------ Dataset records
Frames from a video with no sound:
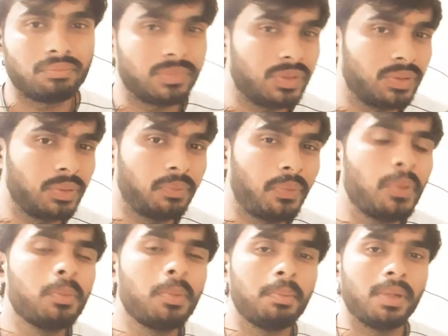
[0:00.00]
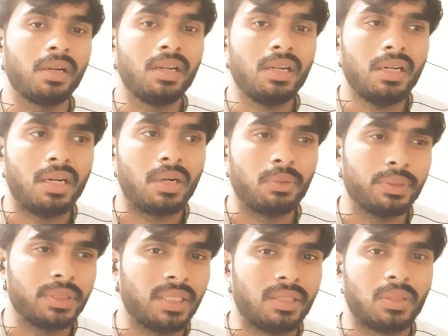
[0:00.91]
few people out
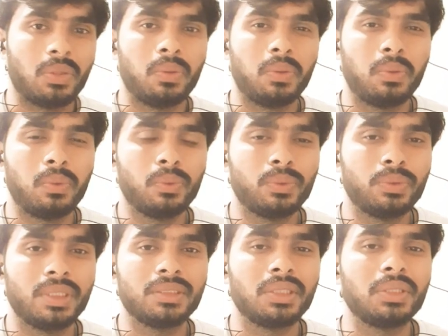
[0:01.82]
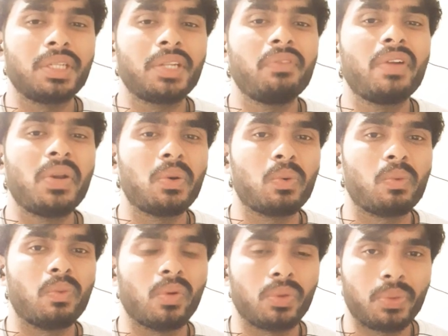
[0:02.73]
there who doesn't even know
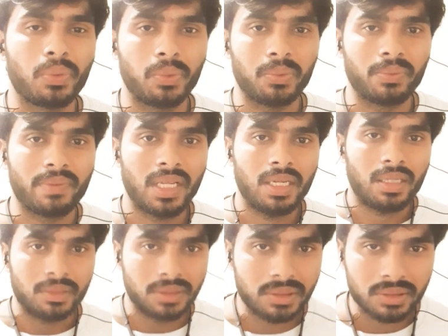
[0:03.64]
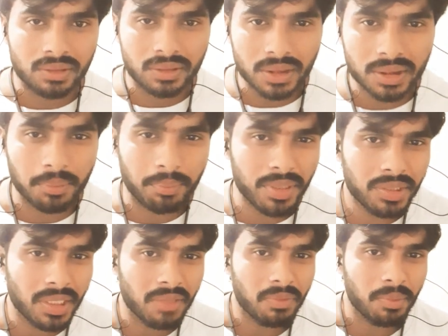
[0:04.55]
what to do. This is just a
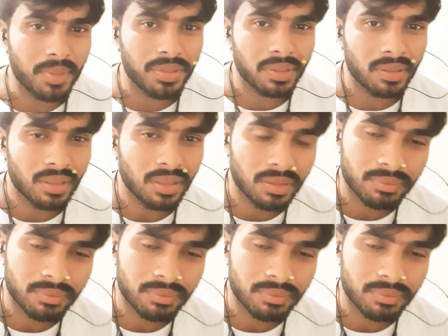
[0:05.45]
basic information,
------------
------ Dataset records
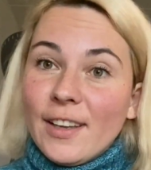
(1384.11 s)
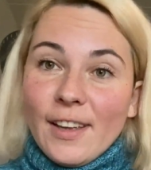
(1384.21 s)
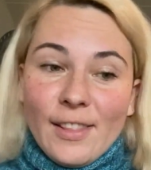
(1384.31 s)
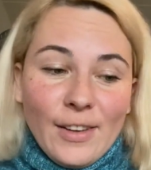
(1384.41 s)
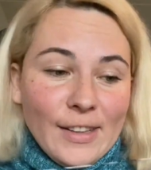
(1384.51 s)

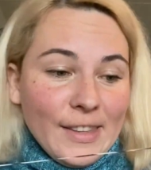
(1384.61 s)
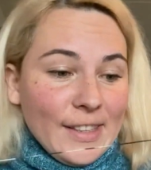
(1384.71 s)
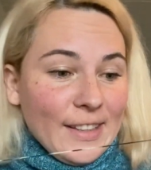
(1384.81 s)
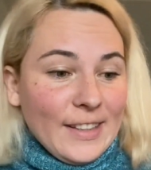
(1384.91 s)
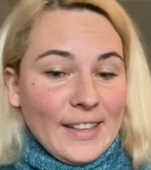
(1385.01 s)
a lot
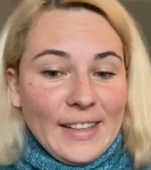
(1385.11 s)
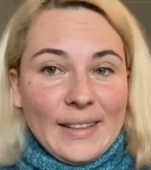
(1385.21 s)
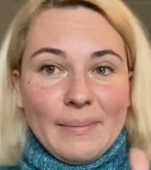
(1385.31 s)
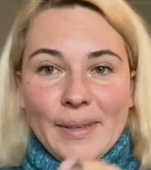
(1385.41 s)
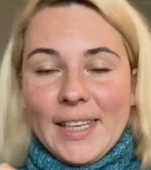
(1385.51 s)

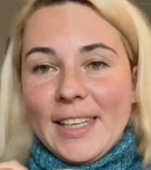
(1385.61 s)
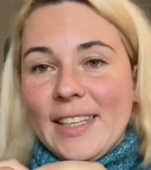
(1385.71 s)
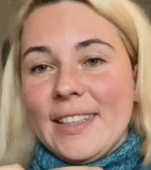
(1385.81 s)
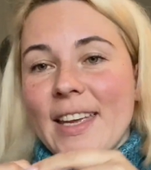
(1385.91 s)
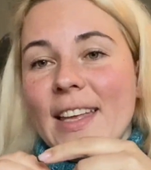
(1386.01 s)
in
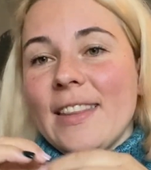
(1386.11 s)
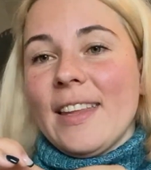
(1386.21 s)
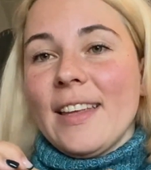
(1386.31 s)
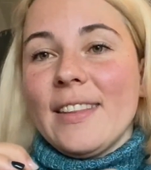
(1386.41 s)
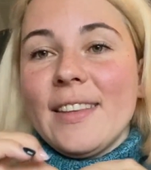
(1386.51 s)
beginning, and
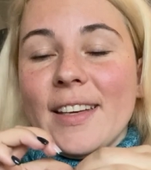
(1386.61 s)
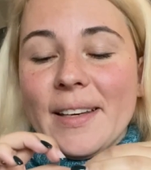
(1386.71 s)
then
------------
A clean copy is needed of the lines above from the one with "(1384.11 s)" up to and including the one with "(1386.11 s)". Please set it down exactly, with no pictures.

**Exercise response:**
(1384.11 s)
(1384.21 s)
(1384.31 s)
(1384.41 s)
(1384.51 s)

(1384.61 s)
(1384.71 s)
(1384.81 s)
(1384.91 s)
(1385.01 s)
a lot
(1385.11 s)
(1385.21 s)
(1385.31 s)
(1385.41 s)
(1385.51 s)

(1385.61 s)
(1385.71 s)
(1385.81 s)
(1385.91 s)
(1386.01 s)
in
(1386.11 s)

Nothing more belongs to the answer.